JAMES ELDER : Oui. Malheureusement, l’UNICEF l’a appris parce que nous opérons du nord au sud, du sud à l’est, d’est en ouest, plutôt, dans le monde entier. Ces effets sont nombreux et ils s’aggravent, tout comme les traumatismes. L’état nutritionnel d’un enfant est d’autant plus grave qu’il n’est pas pris en charge. Et chez les enfants les plus jeunes, évidemment, le plus grand risque est la mort. Un enfant souffrant de malnutrition sévère a dix fois plus de chances de mourir d’une maladie courante. Et mon Dieu, il y en a ici des maladies courantes aujourd’hui, à cause de la privation d’assainissement et d’eau. Mais il y a aussi des risques pour le développement mental. Il y a de grands risques pour la croissance physique, la croissance psychologique et le développement mental.
À long terme, l’impact se fait sentir sur la société, sur la communauté. Et cela peut sembler très éloigné, mais ce n’est pas le cas. L’UNICEF s’intéresse toujours à l’ensemble des tranches d’âge des enfants. Et si nous regardons ici, à Gaza, cette population de jeunes enfants, n’importe quel économiste, n’importe quel démographe vous dira qu’il faut bien faire les choses avec une population de jeunes enfants. Et ce n’est pas difficile. Il suffit d’offrir la bonne formation, les bonnes compétences, les bonnes opportunités, et vous obtenez un boom démographique. Les populations vieillissantes vous envient. Si vous échouez, vous vous exposez à tous les risques liés à la sécurité et à tout ce qui va avec. Et c’est là un exemple paradigmatique de ce problème.

AMY GOODMAN : Enfin, James Elder, pour revenir à la question d’un cessez-le-feu, qu’est-ce que cela signifierait exactement ?
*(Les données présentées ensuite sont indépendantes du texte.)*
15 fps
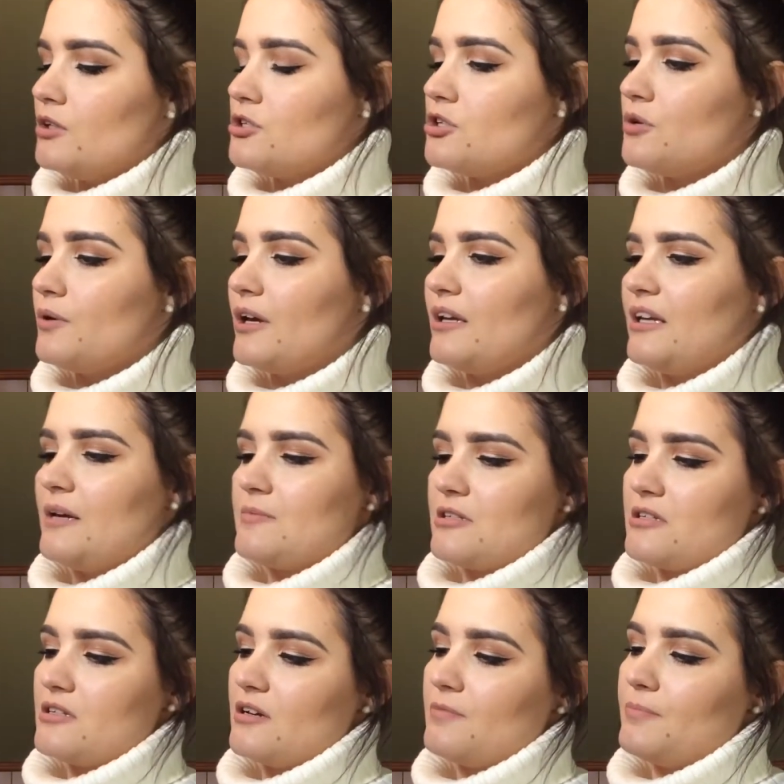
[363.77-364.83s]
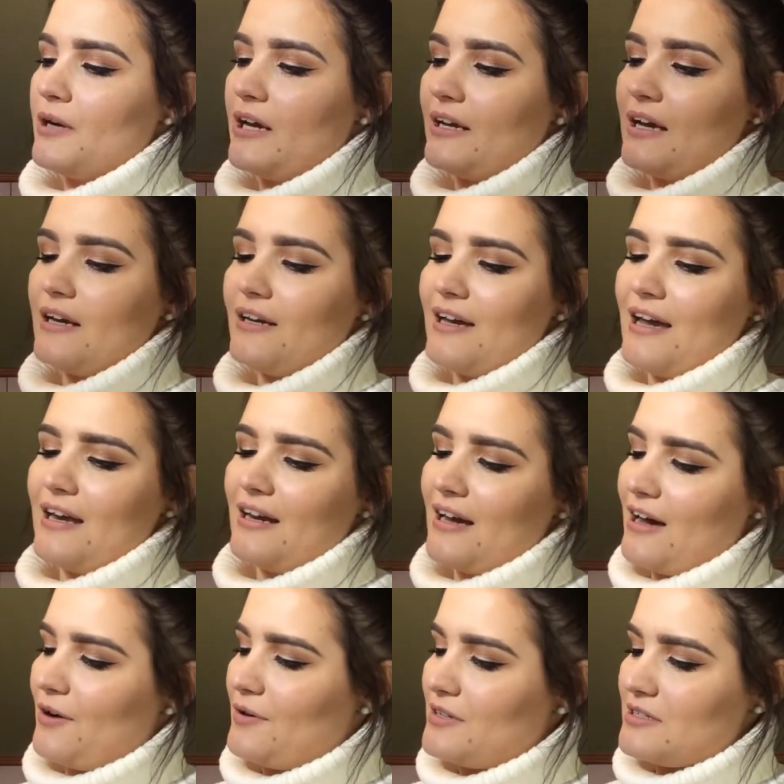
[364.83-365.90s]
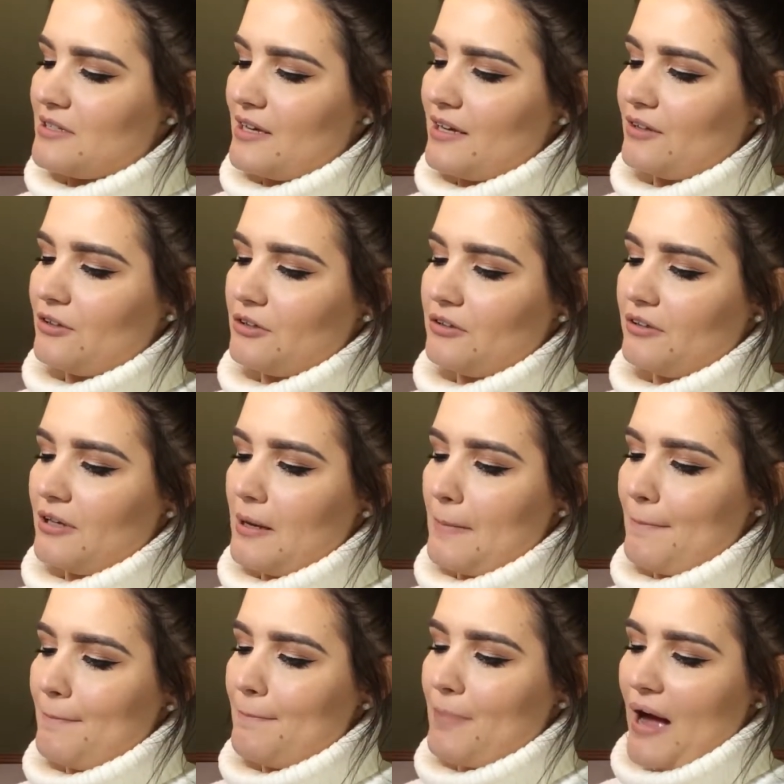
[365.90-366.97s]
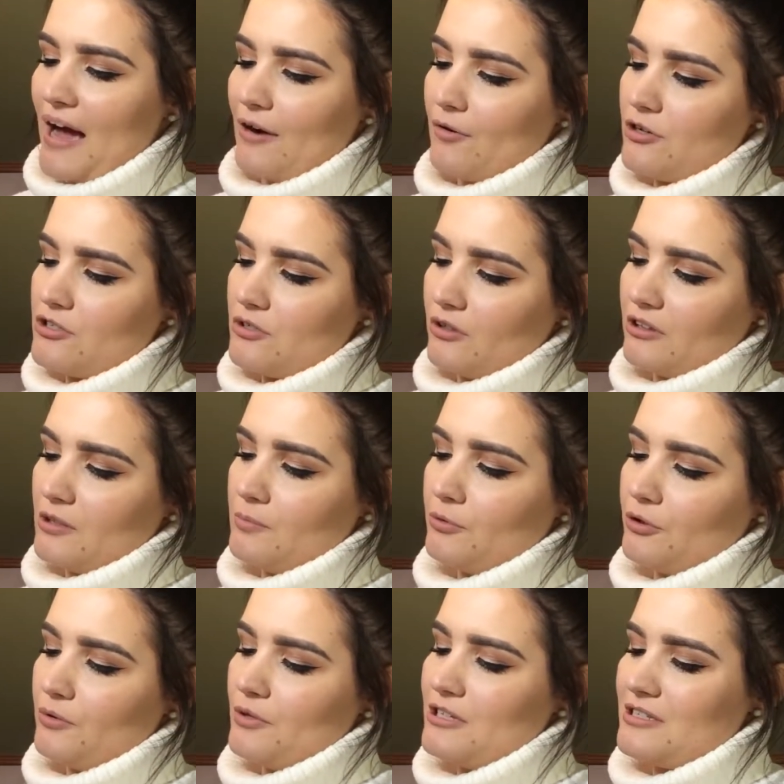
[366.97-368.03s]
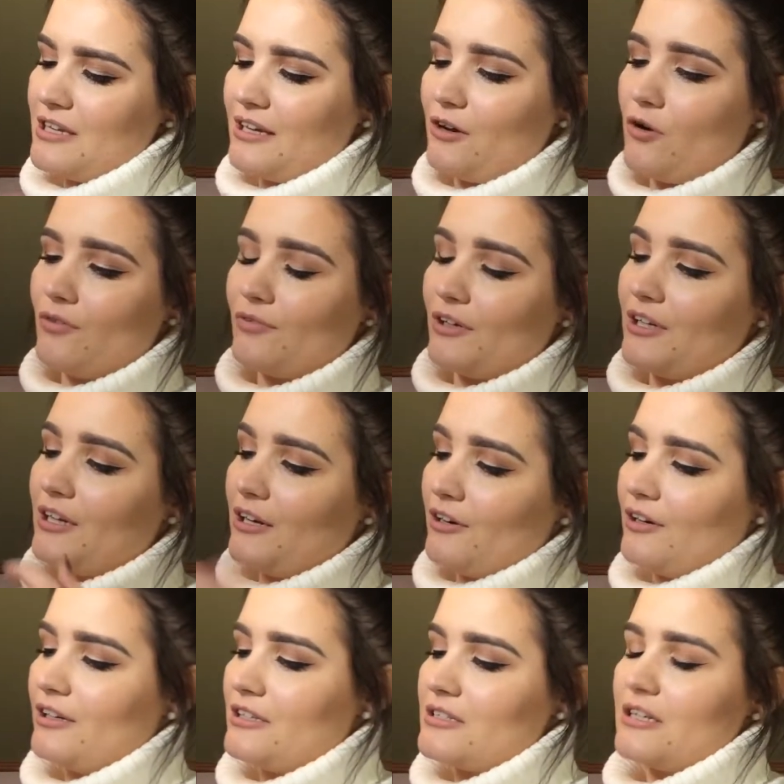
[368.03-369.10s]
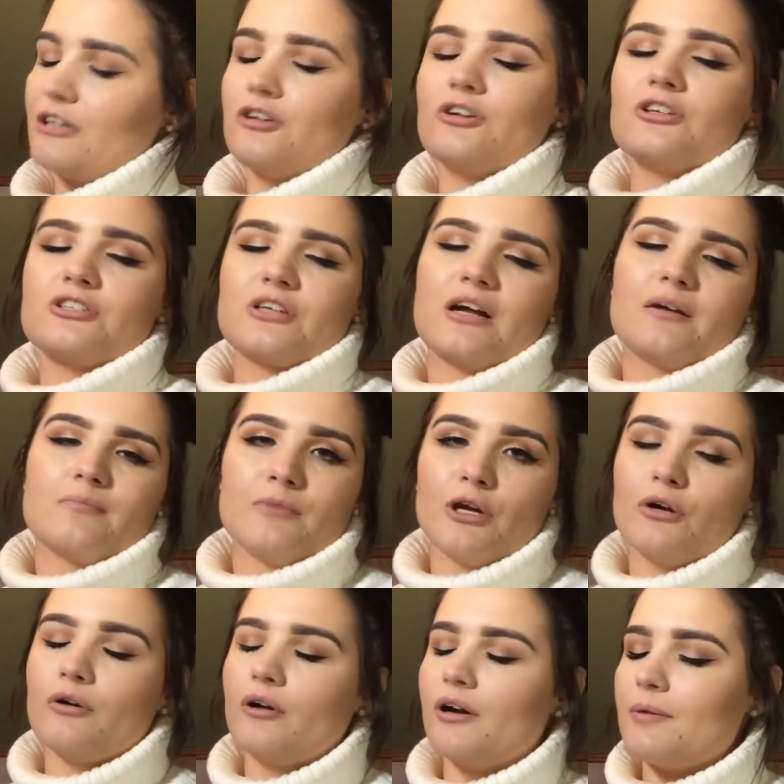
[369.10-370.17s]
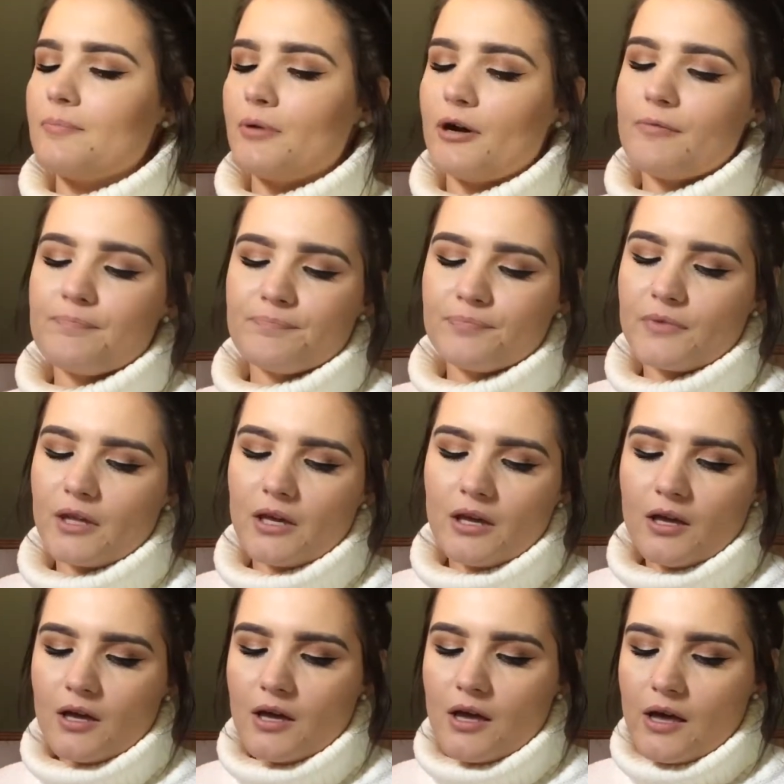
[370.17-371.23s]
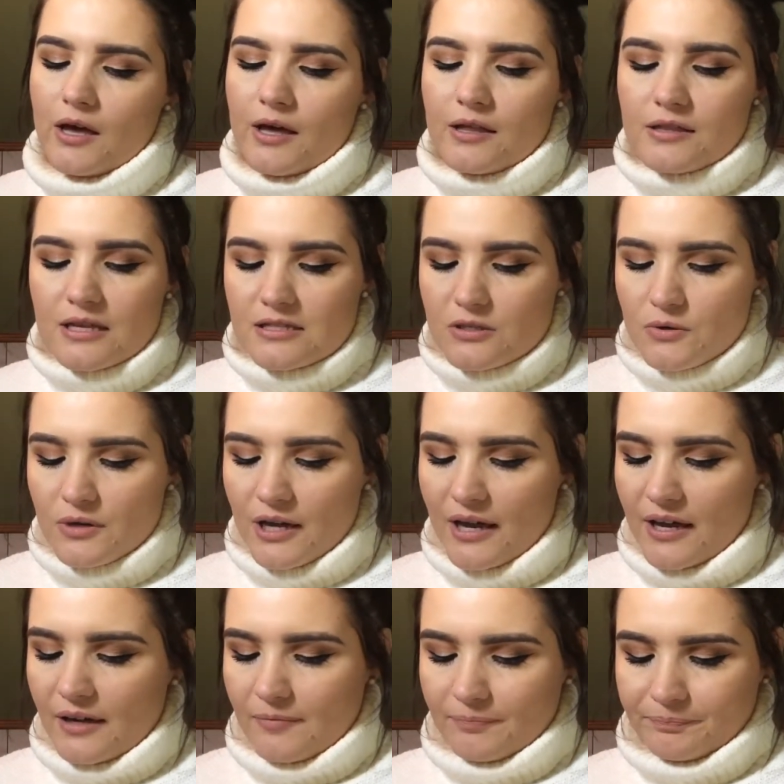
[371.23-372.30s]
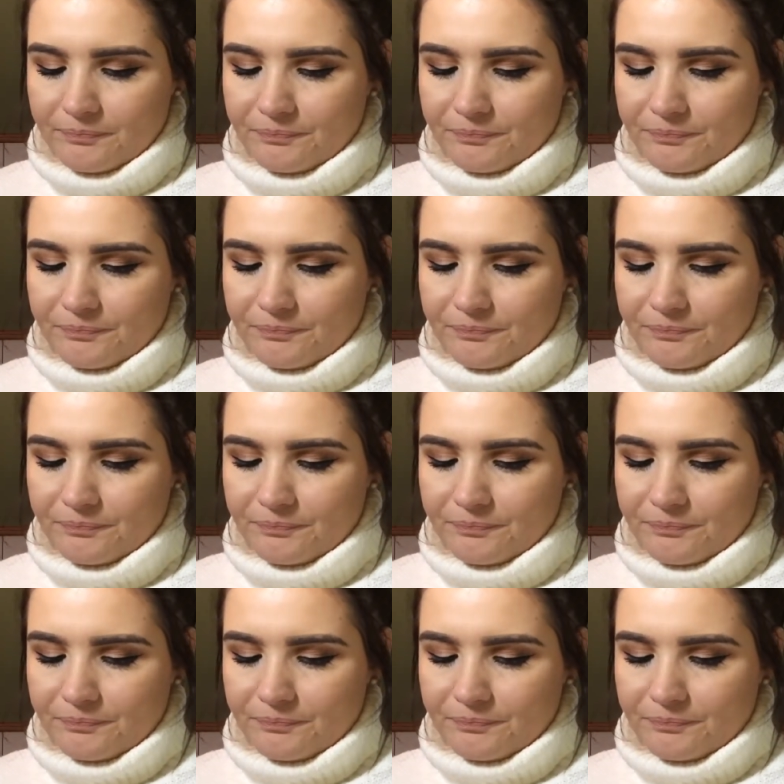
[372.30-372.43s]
to get names and stuff. But I kind of hate it how it's like literally backwards, so the blue is like over here and it's like you just gotta mirror it, but that's okay.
JAMES ELDER : Cela signifie tout, Amy. Cela signifie tout. Il y a des moments où je me sens fatigué de parler, tout comme ce que les gens doivent penser. Mais quand vous êtes à Gaza et que vous sentez encore cet espoir parmi les gens… – j’ai rencontré un homme tout à l’heure près de l’eau, il m’a expliqué qu’il avait déménagé huit fois. Huit fois. Et il connaît bien toutes les résolutions du Conseil de sécurité, y compris la dernière résolution. Il m’a dit : « Nous devons continuer à espérer. Mais nous avons l’impression que c’est notre dernier espoir. » Et je comprends cela, la dégradation de l’état psychologique. Les gens s’accrochent. De nombreuses femmes m’ont dit : « Mon mari a été tué. Ma maison a été détruite. J’ai perdu la possibilité de nourrir mes enfants. Et j’ai perdu mon travail. Tout ce qui me reste, c’est l’espoir ». Ils s’accrochent donc à l’espoir. Mais ils sont également conscients que certains d’entre eux ont perdu le compte du nombre de ces résolutions.
Un cessez-le-feu signifierait, au sens le plus simple, que les otages rentreraient chez elles et eux. Que le supplice prendrait fin. Cela signifierait qu’une mère pourrait faire des promesses à son enfant, comme une mère me l’a dit exactement en ces termes : « Je pourrai me coucher le soir avec mon enfant et lui promettre qu’il pourra se réveiller. » Ce n’est pas possible ici. Comme beaucoup de gens me l’ont dit, vivre ou mourir, c’est une question de chance. C’est le cas ici, compte tenu de la nature indiscriminée de la guerre. Donc ceux qui ont le pouvoir, quels qu’ils soient, ont créé cette guerre contre les enfants. Ceux qui ont le pouvoir sur un cessez-le-feu doivent – comme je l’ai dit, ils doivent comprendre la souffrance ici. Et comme le disent de nombreux habitants de Gaza, il semble que c’est leur dernier espoir.